The article is an excellent history of cyberwar and cyberattacks, but I see cyberattacks in the future used as distractions while a country engages in more conventional strategic attacks. The attacking planes are in and out while the target country deals with the turmoil caused by downed computers, electricity outages and mass miscommunication.

And as impressive as Iran's achievement is in downing one drone, I don't see this as a sign that she's capable of running technological circles around America and Israel.

By the first decade of the 20th century, we knew about planes, autos, and electricity, but could anyone have guessed where this knowledge would take us by the middle of the century and even more impressively, by the end of the last century?

And could we guess that in 2012 (as in 1912) we'd still be talking about the unnecessary deaths suffered when a cruise ship hit a hidden obstacle.

 

DAVESPARKS

3:58 AM ET

March 20, 2012

Modern Warfare

As far as cyber wars go I still think we're a long way off, although many verbal fights take and have taken place online no one is physically injured defining a war, lets hope it stays that way.
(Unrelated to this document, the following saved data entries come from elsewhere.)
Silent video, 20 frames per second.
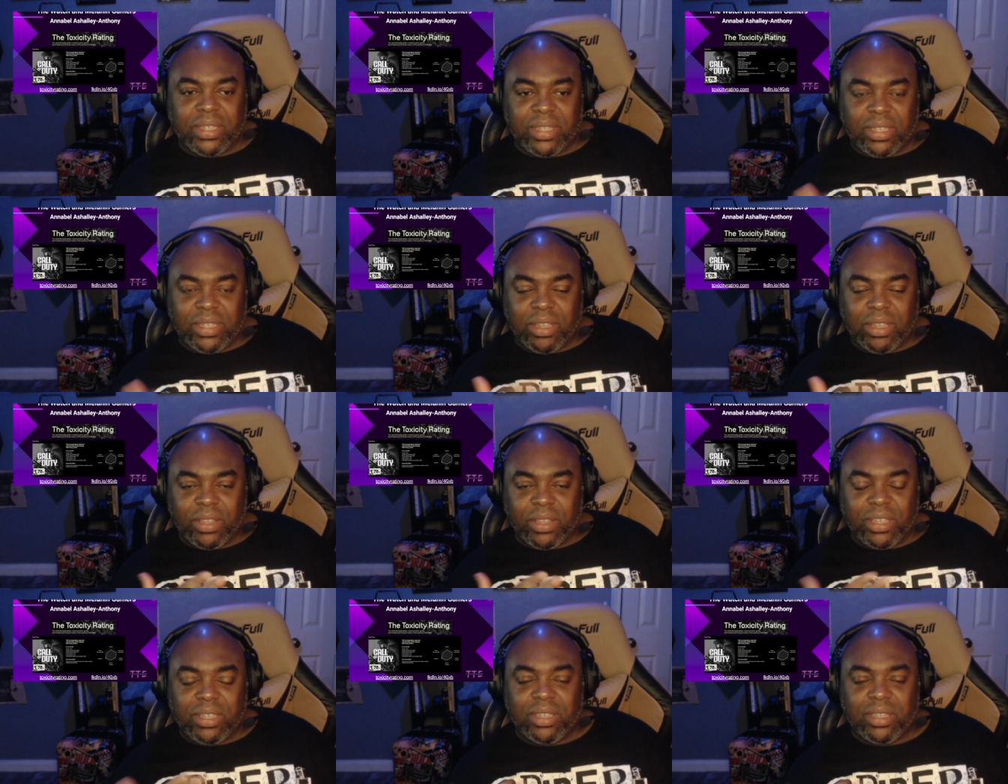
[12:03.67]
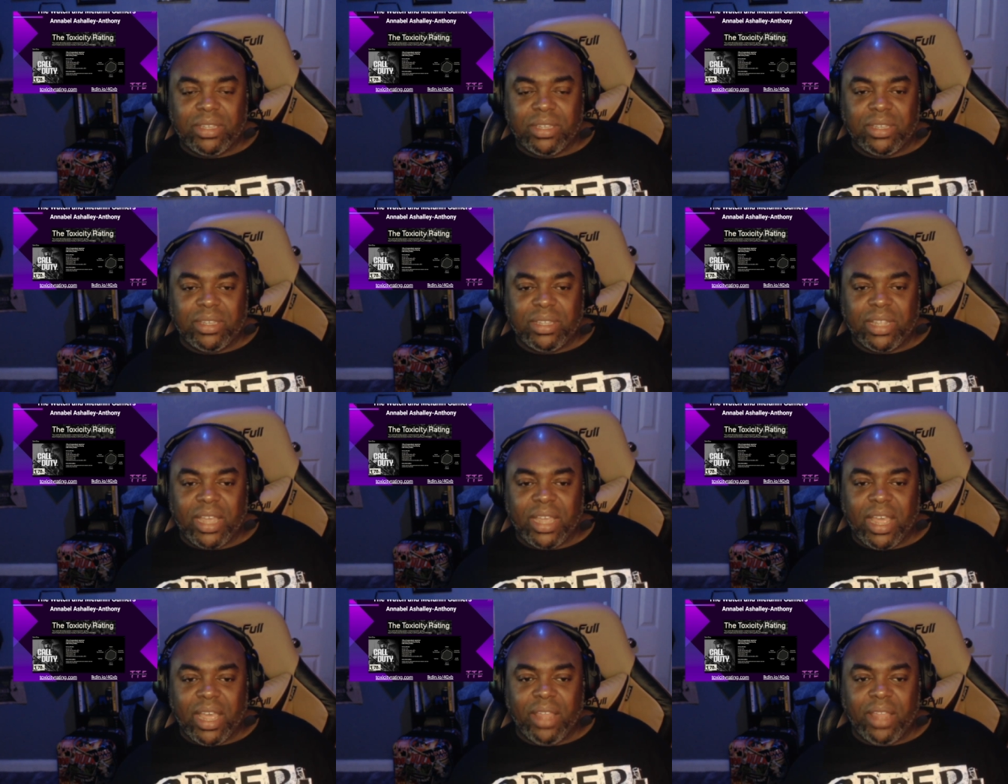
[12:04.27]
So this is the
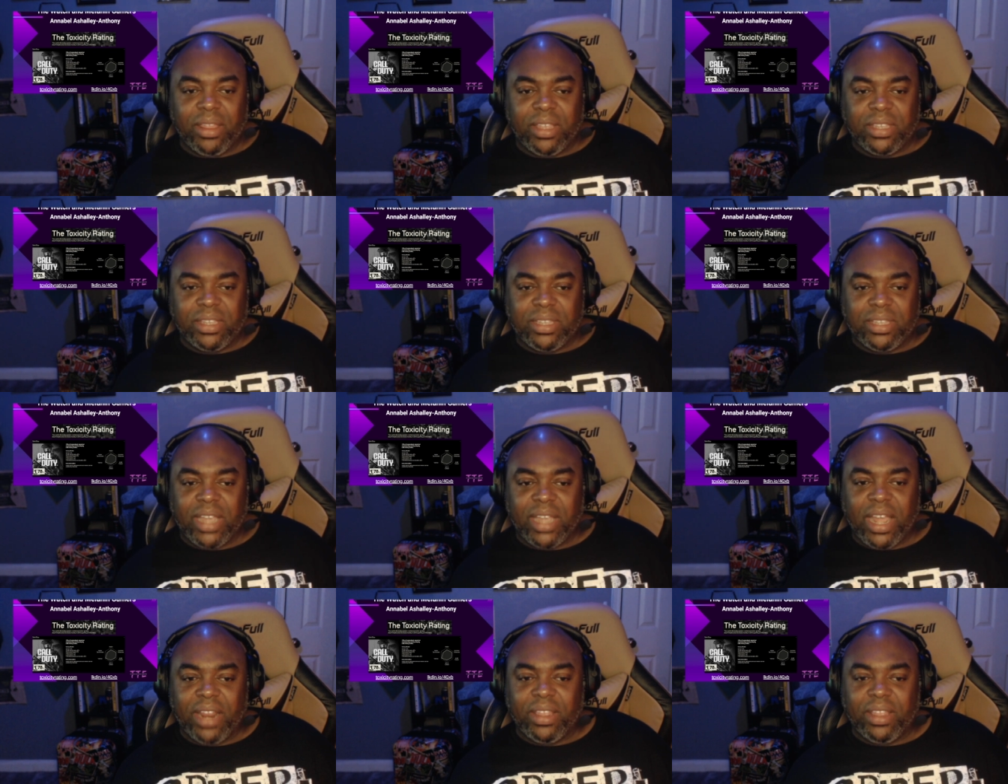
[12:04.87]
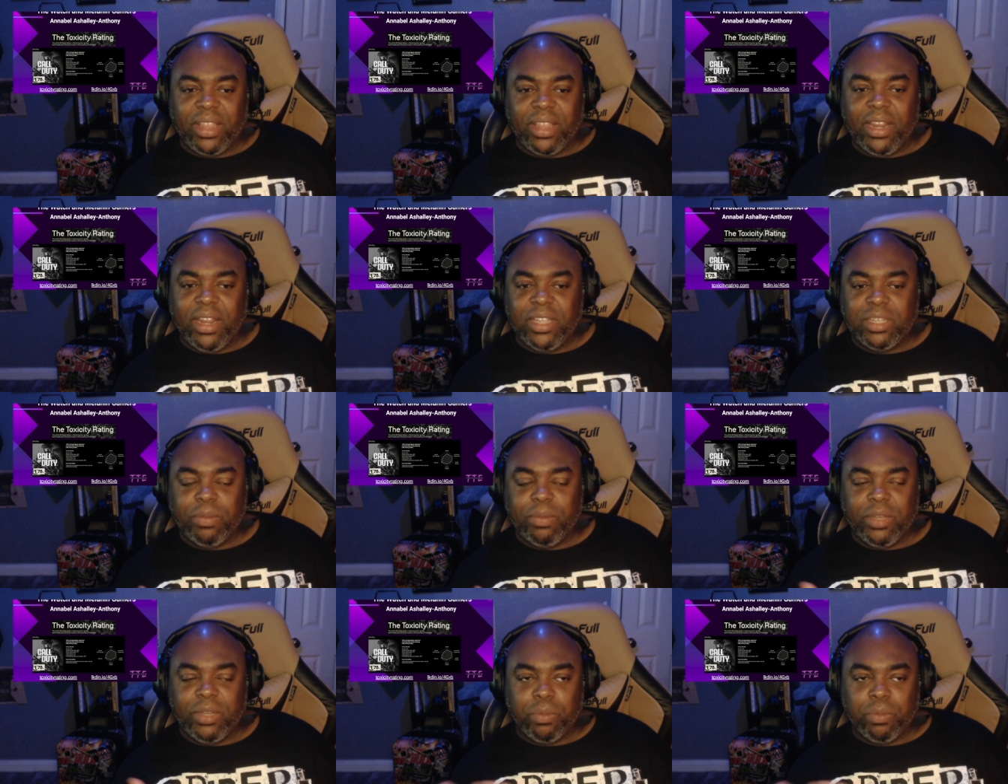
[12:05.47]
kind this is the kind of thing that needs to
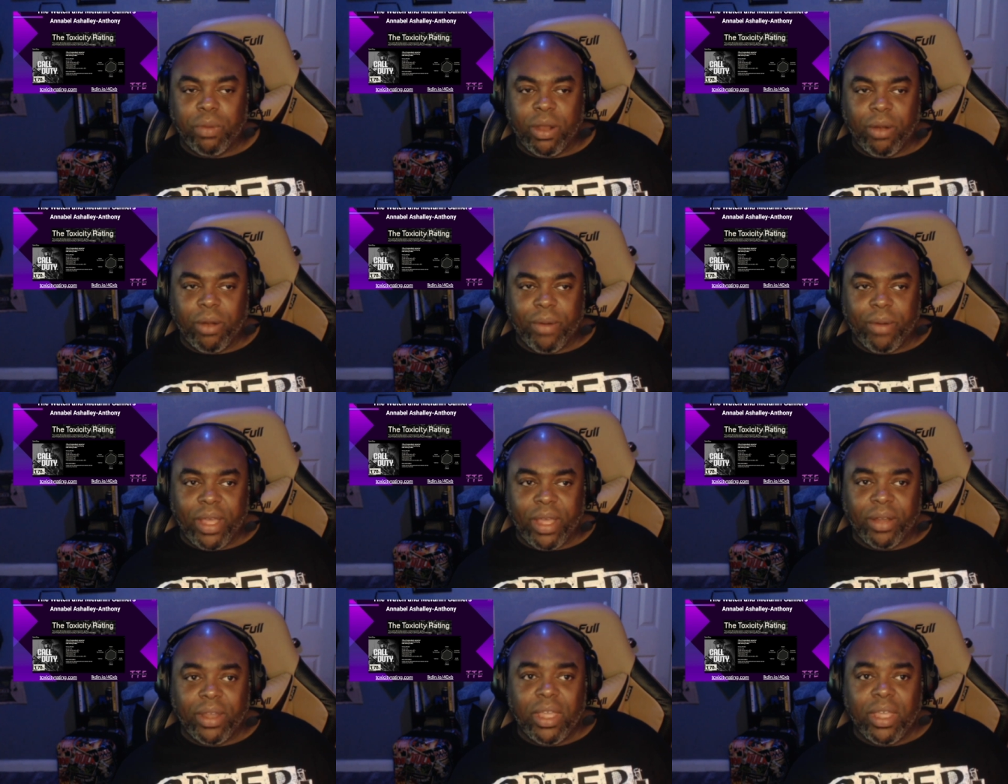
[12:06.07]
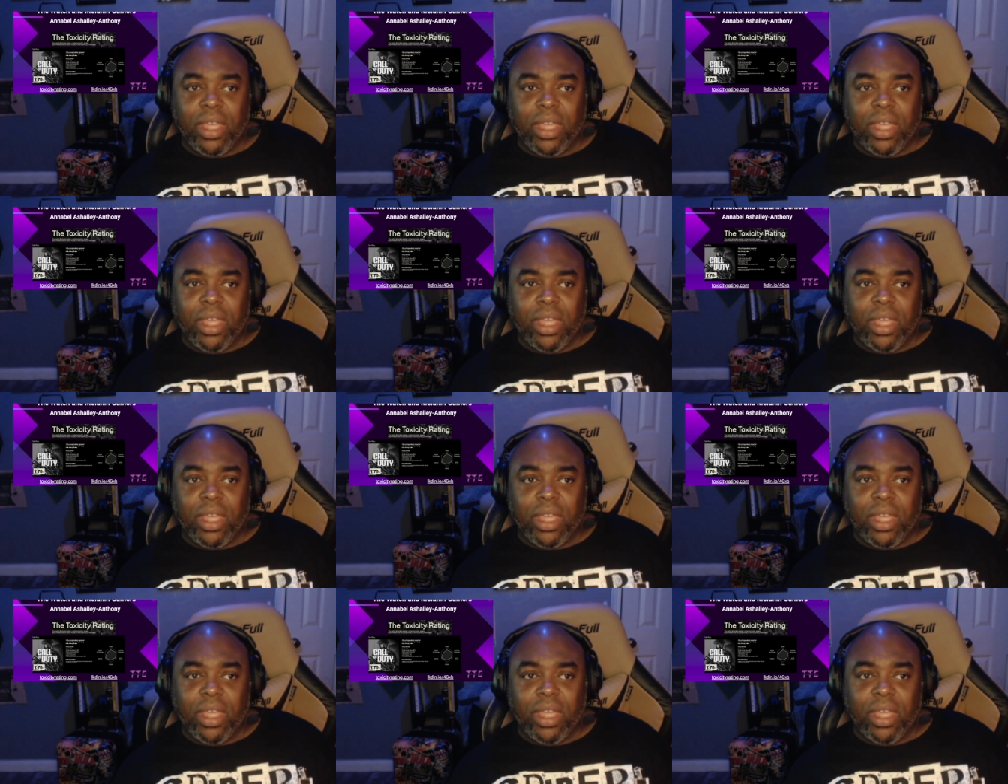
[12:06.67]
be spread around.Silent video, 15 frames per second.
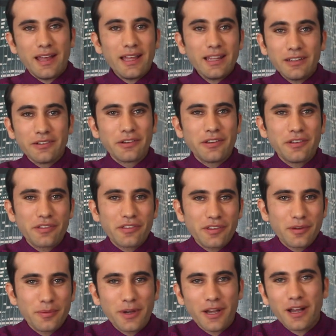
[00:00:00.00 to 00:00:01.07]
Hello
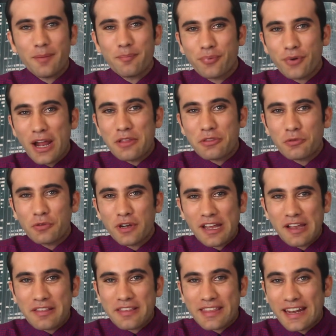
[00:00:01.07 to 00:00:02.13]
YouTube, I'm proud to
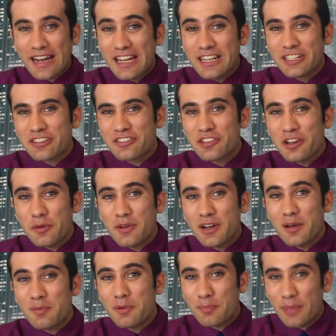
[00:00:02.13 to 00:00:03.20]
announce that I just
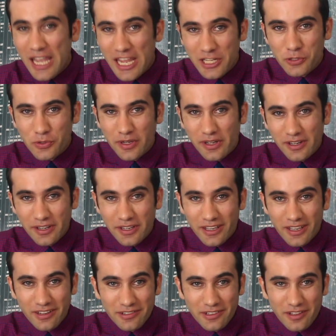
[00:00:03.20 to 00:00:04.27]
opened up a Patreon
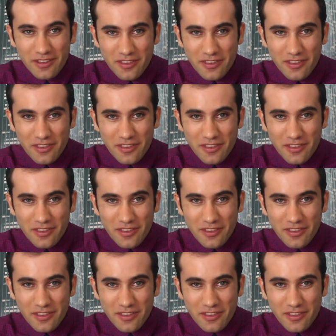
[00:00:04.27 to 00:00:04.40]
account.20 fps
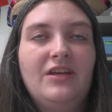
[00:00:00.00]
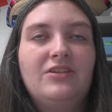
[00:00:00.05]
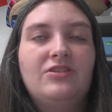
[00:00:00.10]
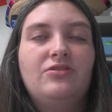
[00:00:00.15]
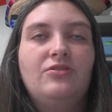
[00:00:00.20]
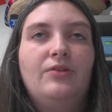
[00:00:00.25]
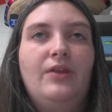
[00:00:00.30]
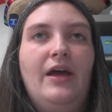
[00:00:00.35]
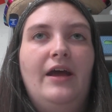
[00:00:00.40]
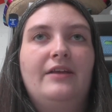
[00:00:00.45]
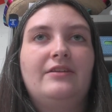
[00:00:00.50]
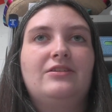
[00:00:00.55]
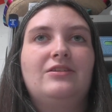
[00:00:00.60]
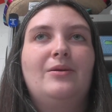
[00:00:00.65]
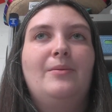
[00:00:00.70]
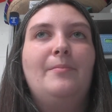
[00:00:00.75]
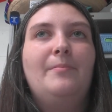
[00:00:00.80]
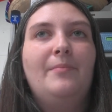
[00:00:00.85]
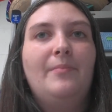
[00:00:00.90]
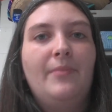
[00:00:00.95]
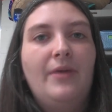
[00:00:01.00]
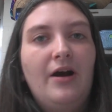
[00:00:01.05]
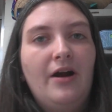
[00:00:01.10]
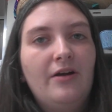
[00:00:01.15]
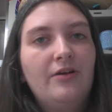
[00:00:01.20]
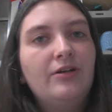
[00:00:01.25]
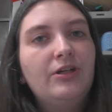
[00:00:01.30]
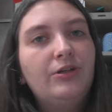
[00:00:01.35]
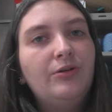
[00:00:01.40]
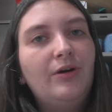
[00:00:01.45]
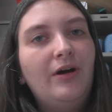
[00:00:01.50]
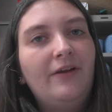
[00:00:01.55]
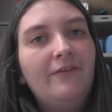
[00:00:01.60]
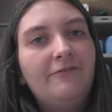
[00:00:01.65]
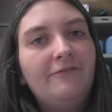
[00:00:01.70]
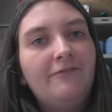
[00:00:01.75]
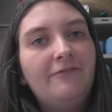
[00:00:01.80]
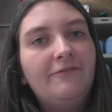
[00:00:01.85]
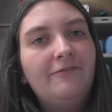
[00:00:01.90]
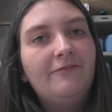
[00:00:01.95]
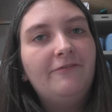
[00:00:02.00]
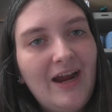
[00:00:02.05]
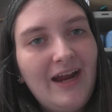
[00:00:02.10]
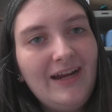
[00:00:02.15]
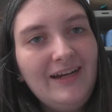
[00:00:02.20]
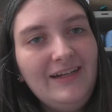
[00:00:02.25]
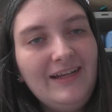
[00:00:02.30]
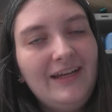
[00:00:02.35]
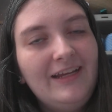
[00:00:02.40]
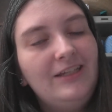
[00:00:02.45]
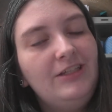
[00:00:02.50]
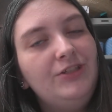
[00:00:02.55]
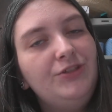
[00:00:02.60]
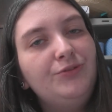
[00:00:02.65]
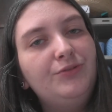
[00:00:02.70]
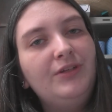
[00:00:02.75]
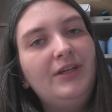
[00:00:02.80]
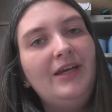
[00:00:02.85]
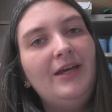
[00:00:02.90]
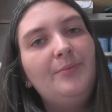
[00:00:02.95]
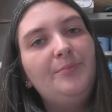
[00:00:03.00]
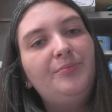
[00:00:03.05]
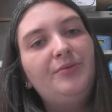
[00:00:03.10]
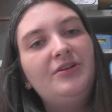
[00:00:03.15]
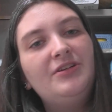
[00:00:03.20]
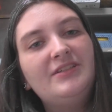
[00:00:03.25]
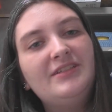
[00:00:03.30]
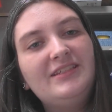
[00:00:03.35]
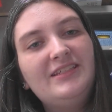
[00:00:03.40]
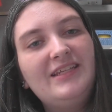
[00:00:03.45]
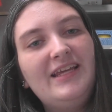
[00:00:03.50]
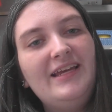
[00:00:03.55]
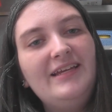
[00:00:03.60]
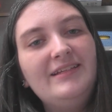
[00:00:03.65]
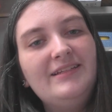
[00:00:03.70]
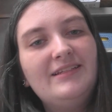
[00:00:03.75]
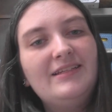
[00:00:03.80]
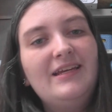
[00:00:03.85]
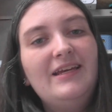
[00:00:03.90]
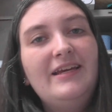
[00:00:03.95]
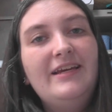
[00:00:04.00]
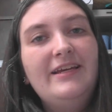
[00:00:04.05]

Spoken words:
so that tomorrow on Friday, you can present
Certified Medical Assistant

 

JOEDANIELS

4:57 PM ET

March 23, 2012

It is coming

I often think about cyberwar...and I always come to the conclusion that it will come soon. The more people are becoming aware of what their governments are actually up to, along with more and more people joining these hacking groups, I think eventually someone will take it too far and everyone will go crazy.

Just the though of nuclear weapons scares me, but even more so when hackers get angry, as they really have the ability to get anything they want.

Hmm..thinking like this will send me crazy, and I think it has already haha, currently I have a tab open on how to get rid of a cold, and I don't even have a cold!